Go through the data and copy each line where the word "video" shows up.

━━━ Material for this task ━━━

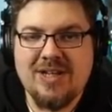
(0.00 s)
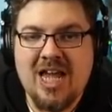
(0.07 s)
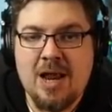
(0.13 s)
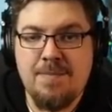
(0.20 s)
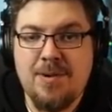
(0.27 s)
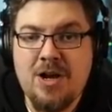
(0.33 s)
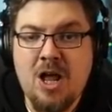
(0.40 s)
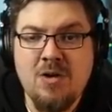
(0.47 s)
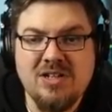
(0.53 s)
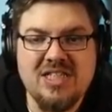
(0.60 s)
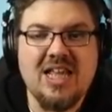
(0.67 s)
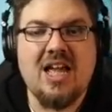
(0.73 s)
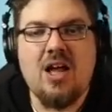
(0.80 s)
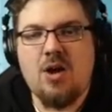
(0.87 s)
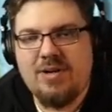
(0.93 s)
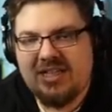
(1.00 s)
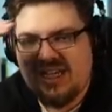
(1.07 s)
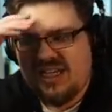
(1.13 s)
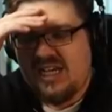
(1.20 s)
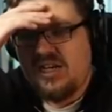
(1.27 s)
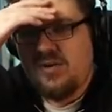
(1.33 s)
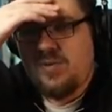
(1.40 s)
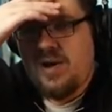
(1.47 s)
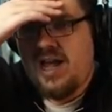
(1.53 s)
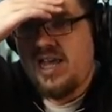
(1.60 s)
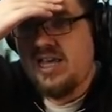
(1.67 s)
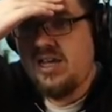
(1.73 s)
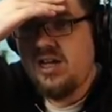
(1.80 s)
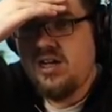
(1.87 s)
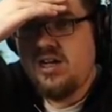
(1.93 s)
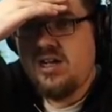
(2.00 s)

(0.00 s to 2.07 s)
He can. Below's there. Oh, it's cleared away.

━━━
━━━ Material for this task ━━━

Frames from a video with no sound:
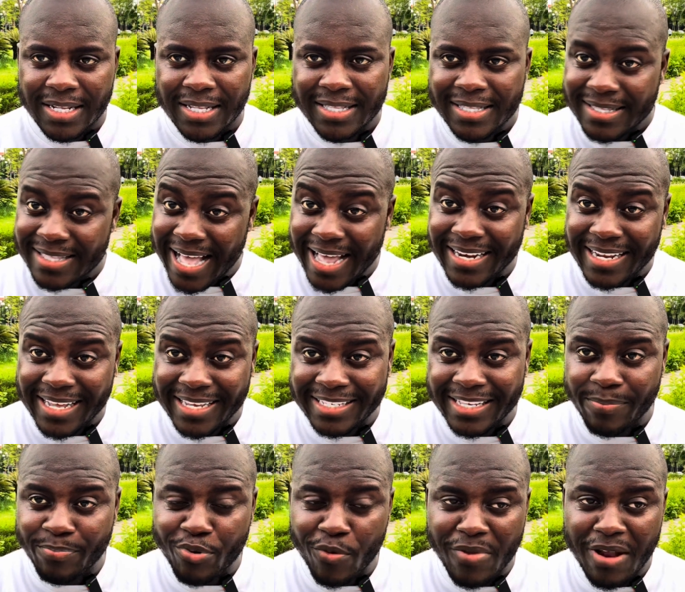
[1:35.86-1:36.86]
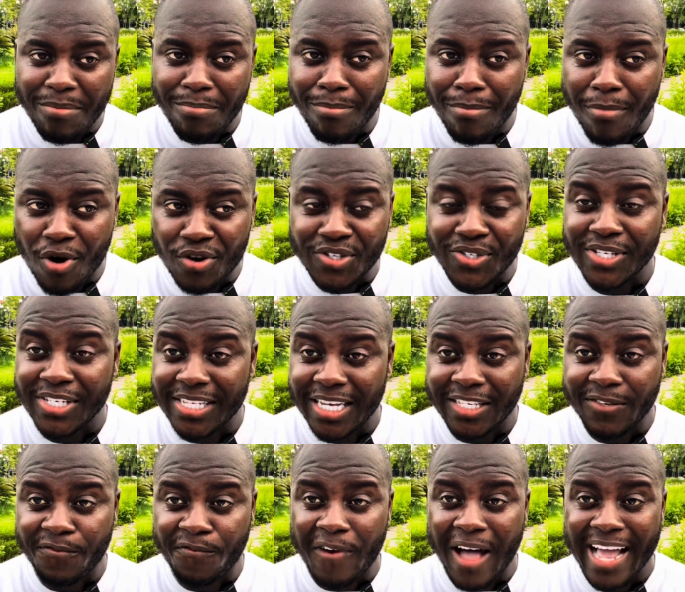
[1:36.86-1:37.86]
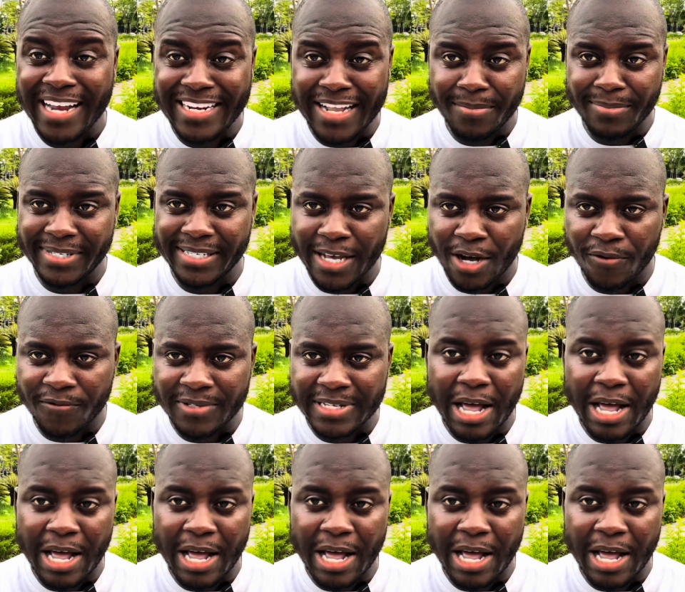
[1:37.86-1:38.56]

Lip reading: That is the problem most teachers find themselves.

━━━
━━━ Material for this task ━━━

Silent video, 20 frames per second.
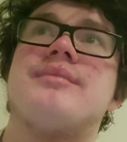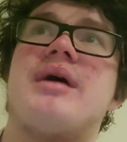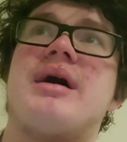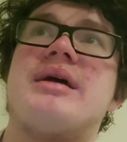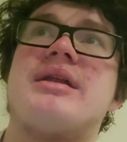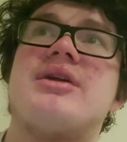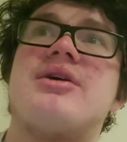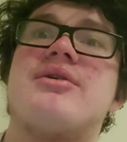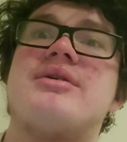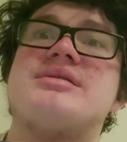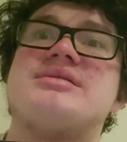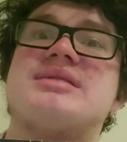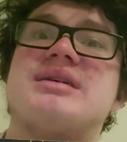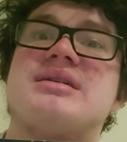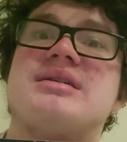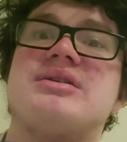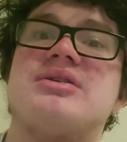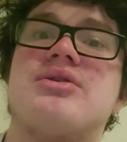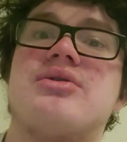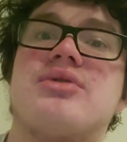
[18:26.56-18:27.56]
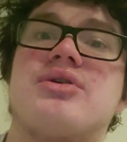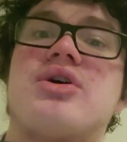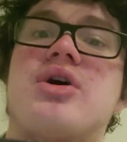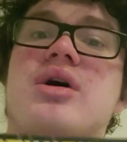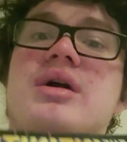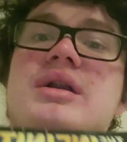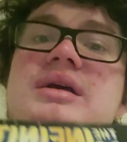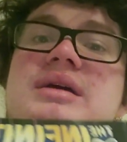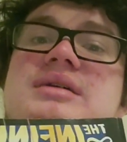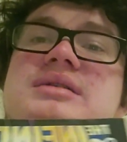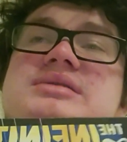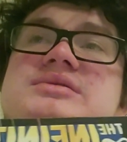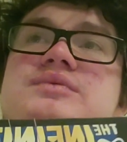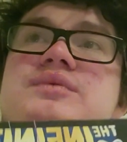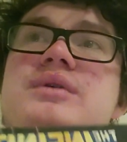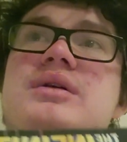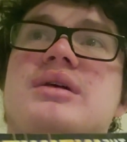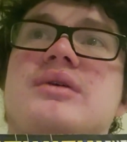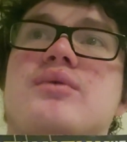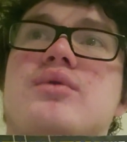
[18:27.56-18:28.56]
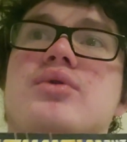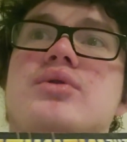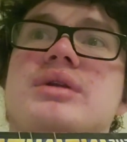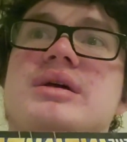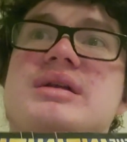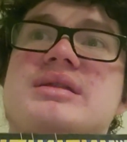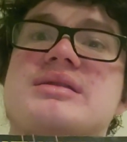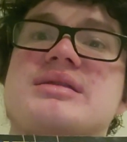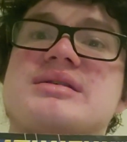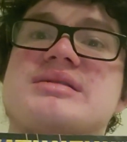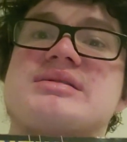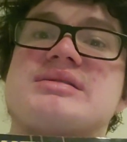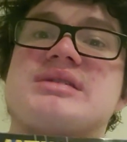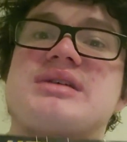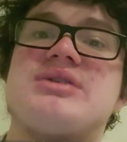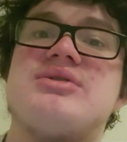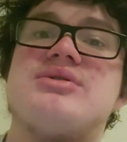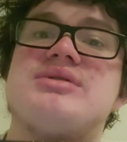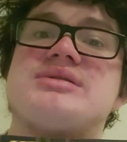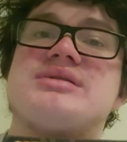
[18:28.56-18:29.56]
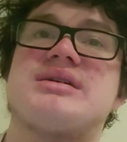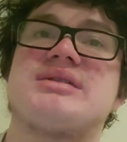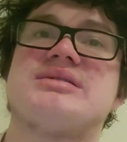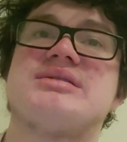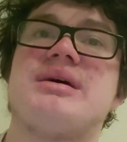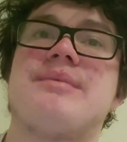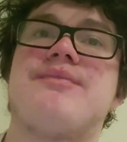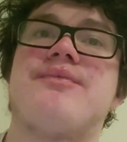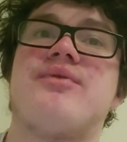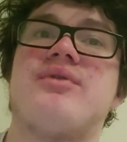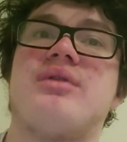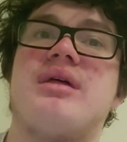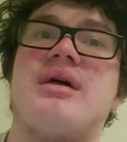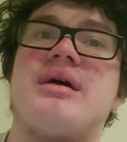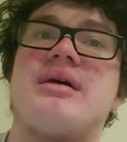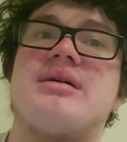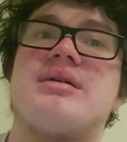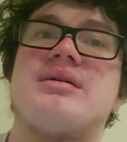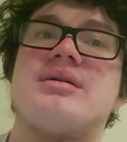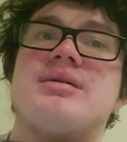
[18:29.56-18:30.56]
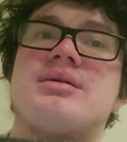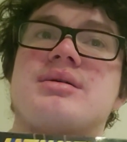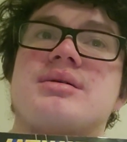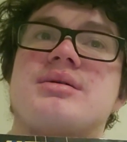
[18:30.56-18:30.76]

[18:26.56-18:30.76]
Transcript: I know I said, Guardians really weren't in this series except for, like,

━━━

» Exercise response:
Frames from a video with no sound:
Silent video, 20 frames per second.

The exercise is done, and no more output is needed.